In 1982, Michael L. May wrote on the difficulty which meganisopterans such as Meganeura would have faced with thermoregulation. May suggested three hypotheses. Firstly, he proposed that meganisopterans may have been crepuscular, hunting before sunrise and after sunset. Secondly, he suggested that heat production may have been interrupted by occasional switches from powered flight to gliding. Thirdly, he suggested that they may have evolved endothermy (the regulation of a constant metabolic rate to maintain a steady body temperature). By maintaining a relatively high internal body temperature while augmenting cooling rates through by increasing the circulation of haemolymph between the thorax and abdomen (as in modern damselflies and dragonflies), a meganisopteran could have achieved the relatively high body temperature required to sufficiently power its flight muscles whilst avoiding overheating. However, Alan E. R. Cannell noted in 2018 that the crepuscular hypothesis is likely not viable, given that ambient temperatures in tropical environments remain high at night, and a sight-oriented predator such as Meganeura would face great difficulty hunting in low-light conditions. Further, he contended that the third hypothesis was unlikely given that it would have been constrained by respiratory air flow. Cannell suggested that the higher oxygen levels (and thus air density, 1.5âÂÂ1.6 bar as opposed to ~1 bar in the present day) of the Carboniferous may have both provided an adequate oxygen supply for constant flight and meant that less muscular power was required for flight. With less energy being invested into wing flapping, Meganeura would have produced far less body heat, and would have been at a reduced risk of overheating.
Research on close relatives Meganeurula and Meganeurites suggest that Meganeura was adapted to open habitats, and similar in behaviour to extant hawkers. It may have patrolled open forests, including above the canopy, and waterside environments such as lakes and rivers for prey. The eyes of Meganeura were likely enlarged relative to body size. Meganeura had spines on the tibia and tarsi sections of the legs, which would have functioned as a "flying trap" to capture prey.

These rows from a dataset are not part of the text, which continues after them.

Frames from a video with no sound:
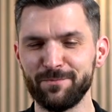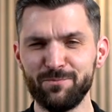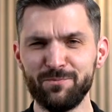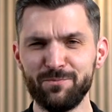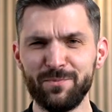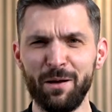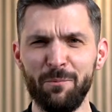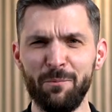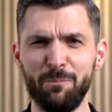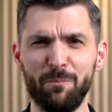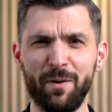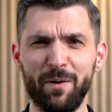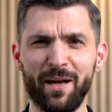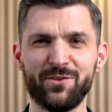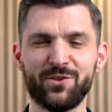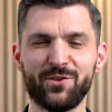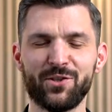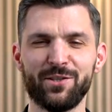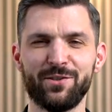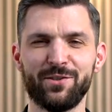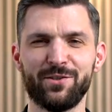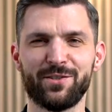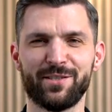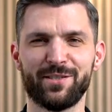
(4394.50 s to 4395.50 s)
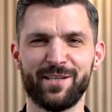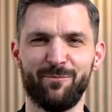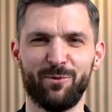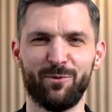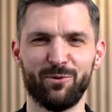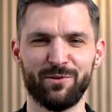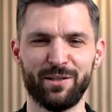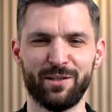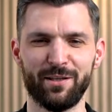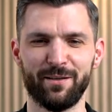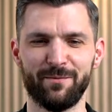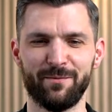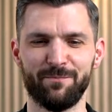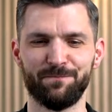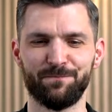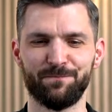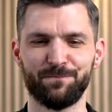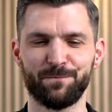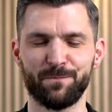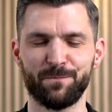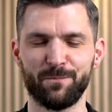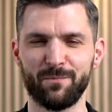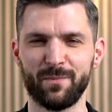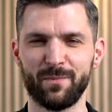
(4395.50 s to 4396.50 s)
mentioned some of the
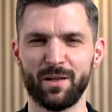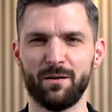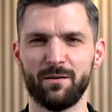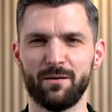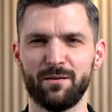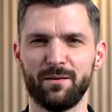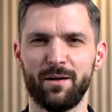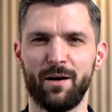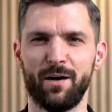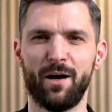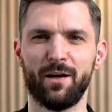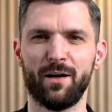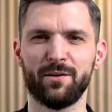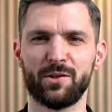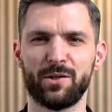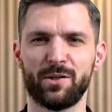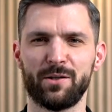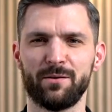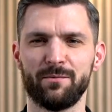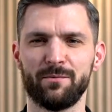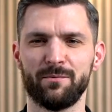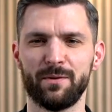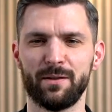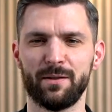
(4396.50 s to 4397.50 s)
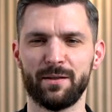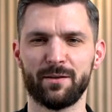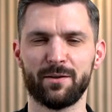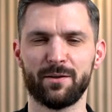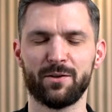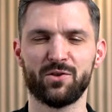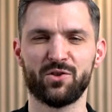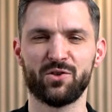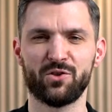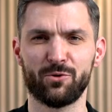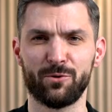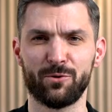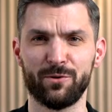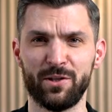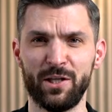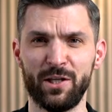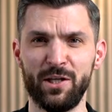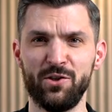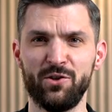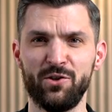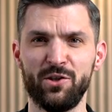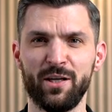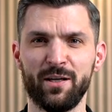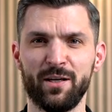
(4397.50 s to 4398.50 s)
other
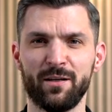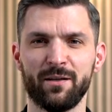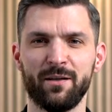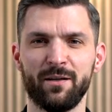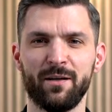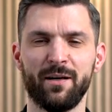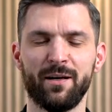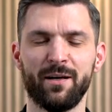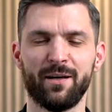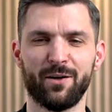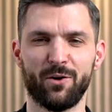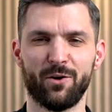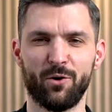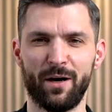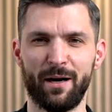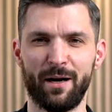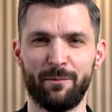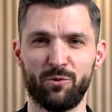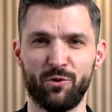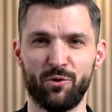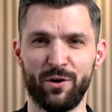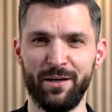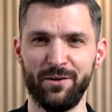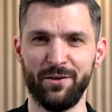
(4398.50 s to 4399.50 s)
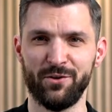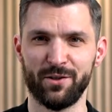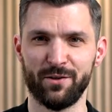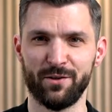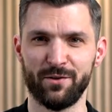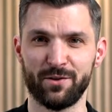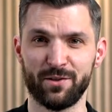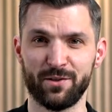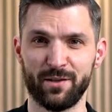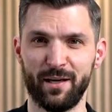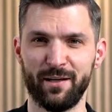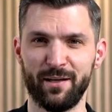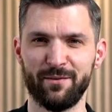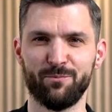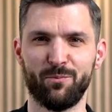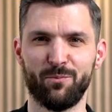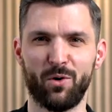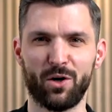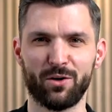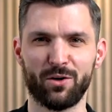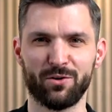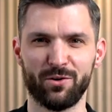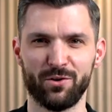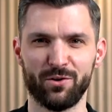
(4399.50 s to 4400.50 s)
strategic collaborations and
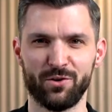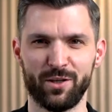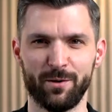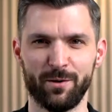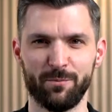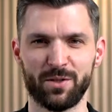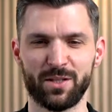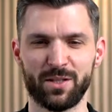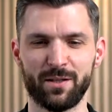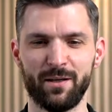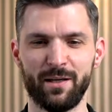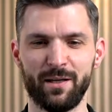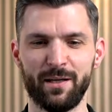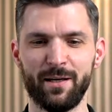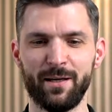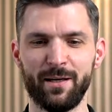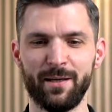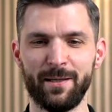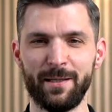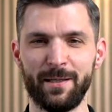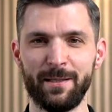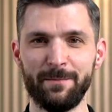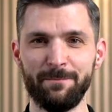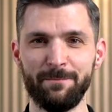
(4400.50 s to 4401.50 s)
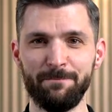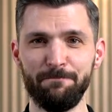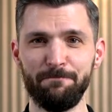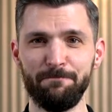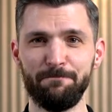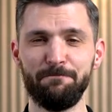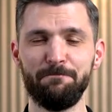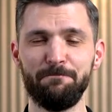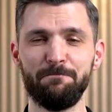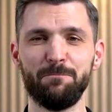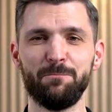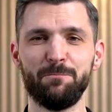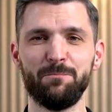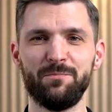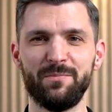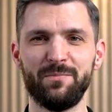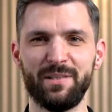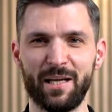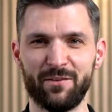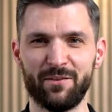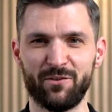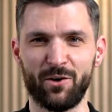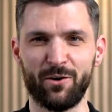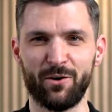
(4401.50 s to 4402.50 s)
partnerships
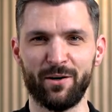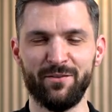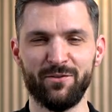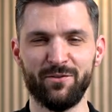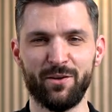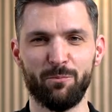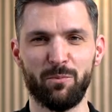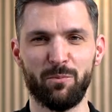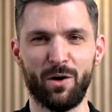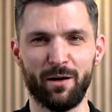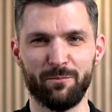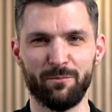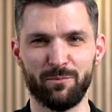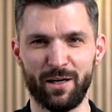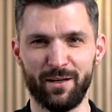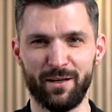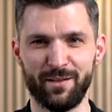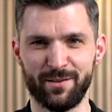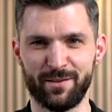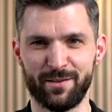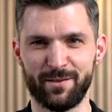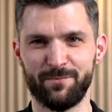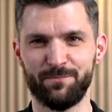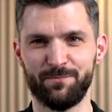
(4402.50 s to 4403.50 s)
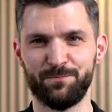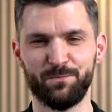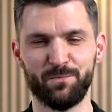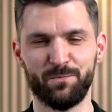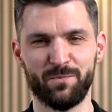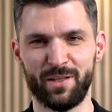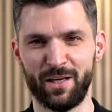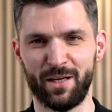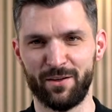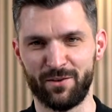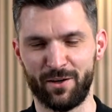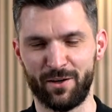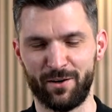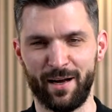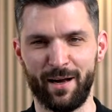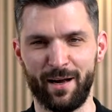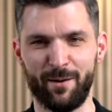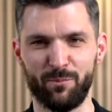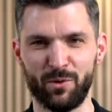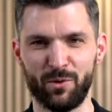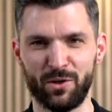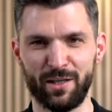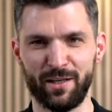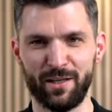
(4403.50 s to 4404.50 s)
that are in the pipelines, that are
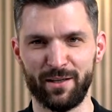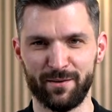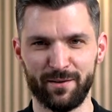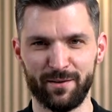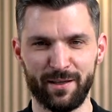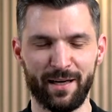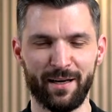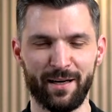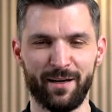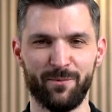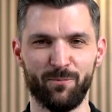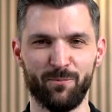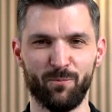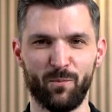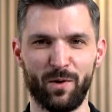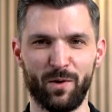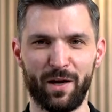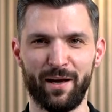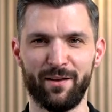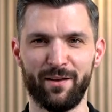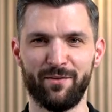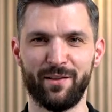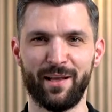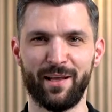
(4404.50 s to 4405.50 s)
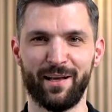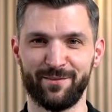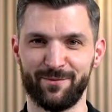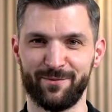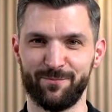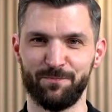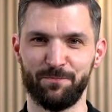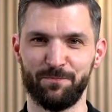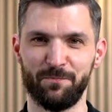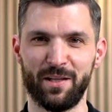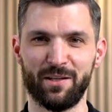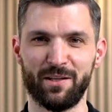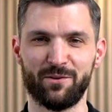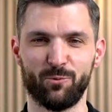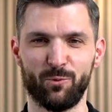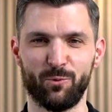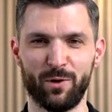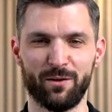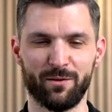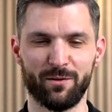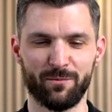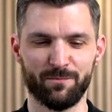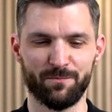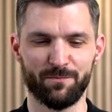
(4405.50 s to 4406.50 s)
happening, and that
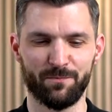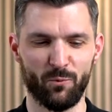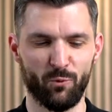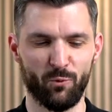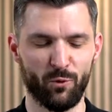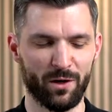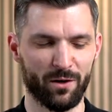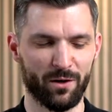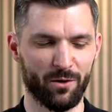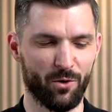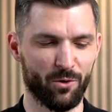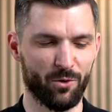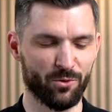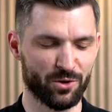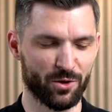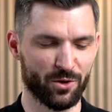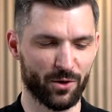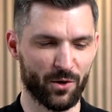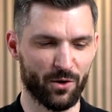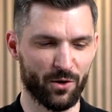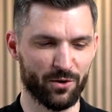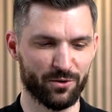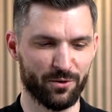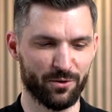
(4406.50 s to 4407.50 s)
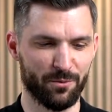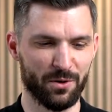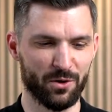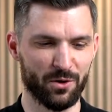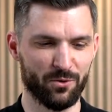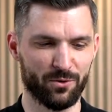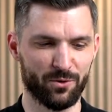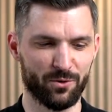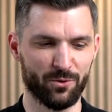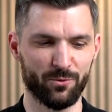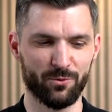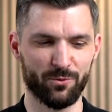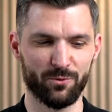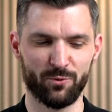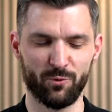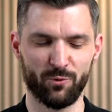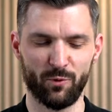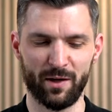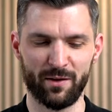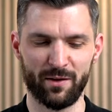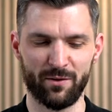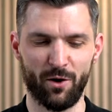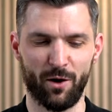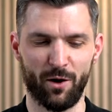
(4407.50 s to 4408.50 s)
will also contribute to
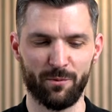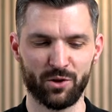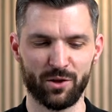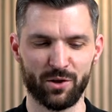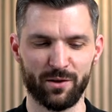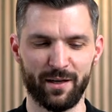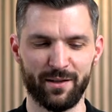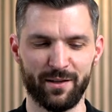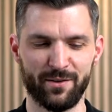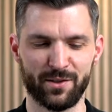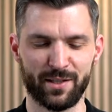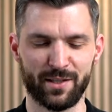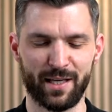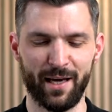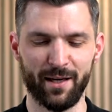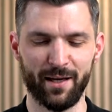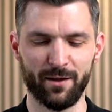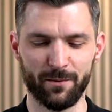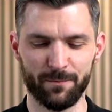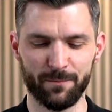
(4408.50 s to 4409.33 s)
adoption and scale.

Meganeura is one of many insects recovered from coal mines on the outskirts of Commentry, France. Commentry was a major component of France's 19th century coal industry, but it also gained renown among paleontologists as one of the best sources of Carboniferous insect fossils in the world. The fossils of Commentry are from the Gzhelian stage of the Carboniferous, about 304 to 299 million years ago. Also known from Commentry is Meganeurites, on which Meganeura may have predated.